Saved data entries
------------------------------------------------
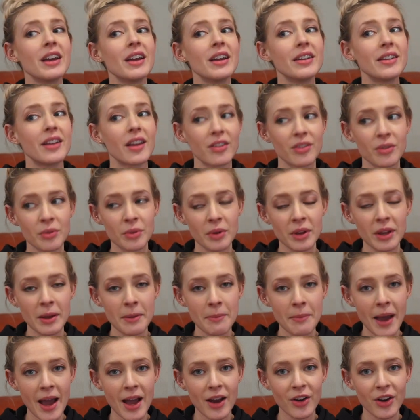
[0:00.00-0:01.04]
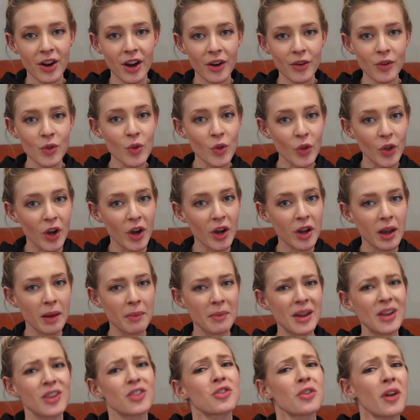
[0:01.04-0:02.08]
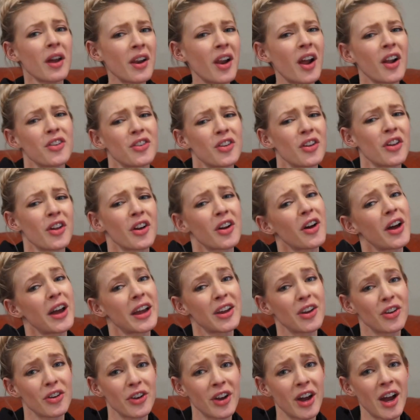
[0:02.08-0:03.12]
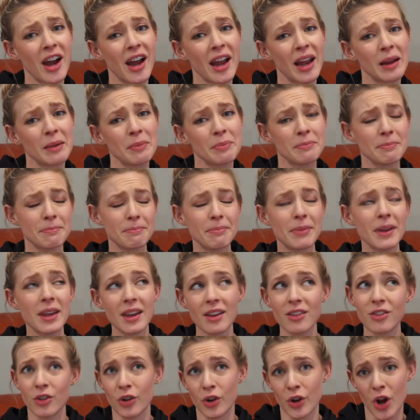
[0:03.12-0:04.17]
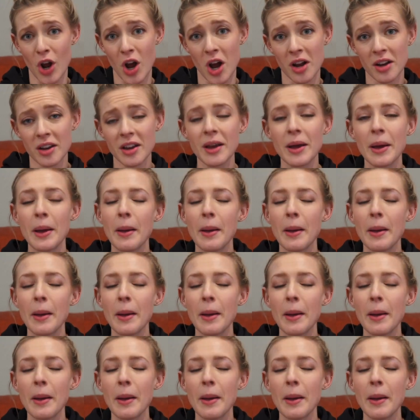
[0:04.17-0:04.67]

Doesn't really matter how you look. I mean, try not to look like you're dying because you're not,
------------------------------------------------
What needs to be done
When you transcribe the entries, reproduce each line exactly and skip any picture.

Result
[0:00.00-0:01.04]
[0:01.04-0:02.08]
[0:02.08-0:03.12]
[0:03.12-0:04.17]
[0:04.17-0:04.67]

Doesn't really matter how you look. I mean, try not to look like you're dying because you're not,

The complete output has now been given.